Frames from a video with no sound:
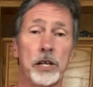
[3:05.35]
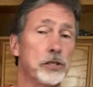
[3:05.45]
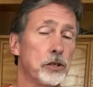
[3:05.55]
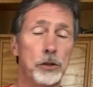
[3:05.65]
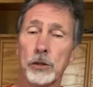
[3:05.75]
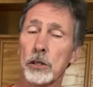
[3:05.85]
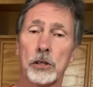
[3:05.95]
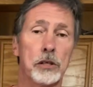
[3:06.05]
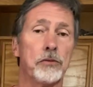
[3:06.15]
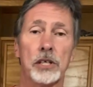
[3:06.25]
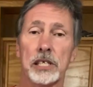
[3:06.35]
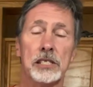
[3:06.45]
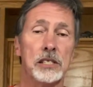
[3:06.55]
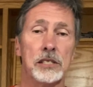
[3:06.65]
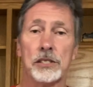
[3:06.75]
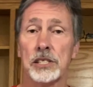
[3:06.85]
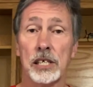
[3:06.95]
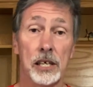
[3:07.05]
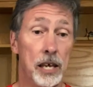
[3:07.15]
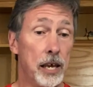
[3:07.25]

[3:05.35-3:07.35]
So you can look real easy and see,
● ● ● ●
In the copy you write, the data above must appear exactly, with no pictures.

# Output:
Frames from a video with no sound:
[3:05.35]
[3:05.45]
[3:05.55]
[3:05.65]
[3:05.75]
[3:05.85]
[3:05.95]
[3:06.05]
[3:06.15]
[3:06.25]
[3:06.35]
[3:06.45]
[3:06.55]
[3:06.65]
[3:06.75]
[3:06.85]
[3:06.95]
[3:07.05]
[3:07.15]
[3:07.25]

[3:05.35-3:07.35]
So you can look real easy and see,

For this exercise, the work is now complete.